Fran O'Leary

Personal information
- Date of birth: 1962 or 1963 (age 63–64)
- Place of birth: Dublin, Ireland

Managerial career
- Years: Team
- Boston College Eagles (assistant)
- New Hampshire Wildcats (assistant)
- 1989–1991: Elmira Eagles
- 1992–1993: Kenyon Lords
- 1994–2000: Dartmouth Big Green
- 2001–2004: George Mason Patriots
- 2005–2012: Bowdoin Polar Bears
- 2013–2014: Toronto FC (assistant)
- 2015–: UMass Minutemen

= Fran O'Leary =

Irish soccer manager (born 1962 or 1963)

Fran O'Leary (born 1962 or 1963) is an Irish soccer coach. He is the men's head coach for the UMass Minutemen.

==Playing career==
O'Leary played on the youth team of League of Ireland Club, St. Patrick's Athletic."

==Coaching career==
O'Leary started his coaching career as an assistant at Boston College, and later the University of New Hampshire. From 1989 to 1991, he served as the men's soccer head coach at Elmira College, where he posted a 38-11-2 record. From 1992 to 1993, he moved to Kenyon College, where he posted a 32-4-4 record as a head coach. From 1994 to 2000, he was the men's soccer head coach at Dartmouth College, where he went 56-48-14. From 2001 to 2005, he served as the men's soccer head coach at George Mason University.
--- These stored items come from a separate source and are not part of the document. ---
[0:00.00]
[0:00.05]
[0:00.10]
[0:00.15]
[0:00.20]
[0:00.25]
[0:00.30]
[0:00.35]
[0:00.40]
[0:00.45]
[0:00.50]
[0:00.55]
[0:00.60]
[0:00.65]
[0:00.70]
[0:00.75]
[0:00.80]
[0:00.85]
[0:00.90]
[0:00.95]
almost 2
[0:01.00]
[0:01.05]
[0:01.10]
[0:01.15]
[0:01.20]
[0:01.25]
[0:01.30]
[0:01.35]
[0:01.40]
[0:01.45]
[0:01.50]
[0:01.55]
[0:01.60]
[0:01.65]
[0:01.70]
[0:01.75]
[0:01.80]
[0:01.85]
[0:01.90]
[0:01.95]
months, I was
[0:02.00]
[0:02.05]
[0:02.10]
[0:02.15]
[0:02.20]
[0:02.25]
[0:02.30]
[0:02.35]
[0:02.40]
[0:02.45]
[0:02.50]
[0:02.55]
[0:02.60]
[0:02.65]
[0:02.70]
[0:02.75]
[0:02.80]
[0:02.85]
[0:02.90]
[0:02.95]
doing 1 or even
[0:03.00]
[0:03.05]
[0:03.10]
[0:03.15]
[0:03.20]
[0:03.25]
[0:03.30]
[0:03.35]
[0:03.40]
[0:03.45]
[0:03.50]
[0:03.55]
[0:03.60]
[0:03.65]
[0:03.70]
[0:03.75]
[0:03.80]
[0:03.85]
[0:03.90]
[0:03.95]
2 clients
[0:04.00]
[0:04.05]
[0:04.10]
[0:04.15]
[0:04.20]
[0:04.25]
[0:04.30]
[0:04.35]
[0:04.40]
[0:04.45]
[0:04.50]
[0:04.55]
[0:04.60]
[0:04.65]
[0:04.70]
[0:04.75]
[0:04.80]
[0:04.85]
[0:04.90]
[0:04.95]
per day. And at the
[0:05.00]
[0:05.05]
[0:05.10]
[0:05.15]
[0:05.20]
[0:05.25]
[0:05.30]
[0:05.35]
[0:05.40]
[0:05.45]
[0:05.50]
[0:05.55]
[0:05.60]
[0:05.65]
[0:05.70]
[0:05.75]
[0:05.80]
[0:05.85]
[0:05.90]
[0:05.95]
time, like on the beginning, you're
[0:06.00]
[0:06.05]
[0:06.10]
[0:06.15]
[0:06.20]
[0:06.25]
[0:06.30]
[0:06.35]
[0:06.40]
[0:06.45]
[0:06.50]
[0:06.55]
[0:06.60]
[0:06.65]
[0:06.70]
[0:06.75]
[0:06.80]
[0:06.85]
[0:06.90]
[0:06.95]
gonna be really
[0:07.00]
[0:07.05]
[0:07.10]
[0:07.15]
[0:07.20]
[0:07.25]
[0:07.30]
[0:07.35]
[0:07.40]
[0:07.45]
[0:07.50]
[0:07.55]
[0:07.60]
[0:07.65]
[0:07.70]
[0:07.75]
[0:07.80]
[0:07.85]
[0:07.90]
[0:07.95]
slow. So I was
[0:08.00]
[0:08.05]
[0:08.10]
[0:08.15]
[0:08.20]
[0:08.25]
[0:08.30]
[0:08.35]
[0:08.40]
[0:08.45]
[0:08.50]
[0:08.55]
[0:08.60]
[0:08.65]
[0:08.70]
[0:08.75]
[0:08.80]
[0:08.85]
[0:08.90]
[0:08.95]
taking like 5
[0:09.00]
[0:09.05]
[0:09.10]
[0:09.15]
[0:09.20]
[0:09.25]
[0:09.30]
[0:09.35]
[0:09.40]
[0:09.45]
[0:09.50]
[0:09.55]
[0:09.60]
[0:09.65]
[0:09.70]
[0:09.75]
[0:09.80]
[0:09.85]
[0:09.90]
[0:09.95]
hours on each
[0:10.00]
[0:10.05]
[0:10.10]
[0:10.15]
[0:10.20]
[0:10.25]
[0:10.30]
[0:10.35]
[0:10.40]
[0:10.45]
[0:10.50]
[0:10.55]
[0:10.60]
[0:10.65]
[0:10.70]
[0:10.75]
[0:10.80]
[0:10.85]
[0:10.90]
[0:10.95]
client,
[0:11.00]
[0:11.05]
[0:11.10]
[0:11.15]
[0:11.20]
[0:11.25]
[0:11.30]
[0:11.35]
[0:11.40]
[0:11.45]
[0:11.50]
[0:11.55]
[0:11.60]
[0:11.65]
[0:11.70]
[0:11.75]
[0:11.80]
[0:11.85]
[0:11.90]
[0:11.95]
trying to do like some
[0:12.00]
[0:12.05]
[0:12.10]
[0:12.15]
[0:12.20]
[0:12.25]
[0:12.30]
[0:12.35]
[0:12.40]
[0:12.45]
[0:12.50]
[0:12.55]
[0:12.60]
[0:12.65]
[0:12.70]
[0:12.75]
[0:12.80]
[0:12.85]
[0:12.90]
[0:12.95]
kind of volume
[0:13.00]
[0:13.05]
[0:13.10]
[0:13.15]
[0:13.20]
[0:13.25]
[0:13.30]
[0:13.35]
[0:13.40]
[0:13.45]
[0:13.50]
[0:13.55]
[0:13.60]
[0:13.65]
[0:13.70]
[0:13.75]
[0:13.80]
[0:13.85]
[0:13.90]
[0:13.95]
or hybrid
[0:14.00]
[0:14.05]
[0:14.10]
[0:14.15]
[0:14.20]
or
He posted a career record of 160-96-32.

From 2005 to 2012, he served as the men's soccer head coach at Bowdoin College, where he went 74-39-14.

In 2013 O'Leary was made an assistant coach of Toronto FC. He was fired in 2014 along with head coach Ryan Nelsen, assistants Jim Brennan and Duncan Oughton, and strength and conditioning coach Adrian Lamb.

In February 2015, O'Leary was named Men's Soccer Head Coach at the University of Massachusetts.

==Personal life==
O'Leary was born in Dublin, Ireland. He is married with two children.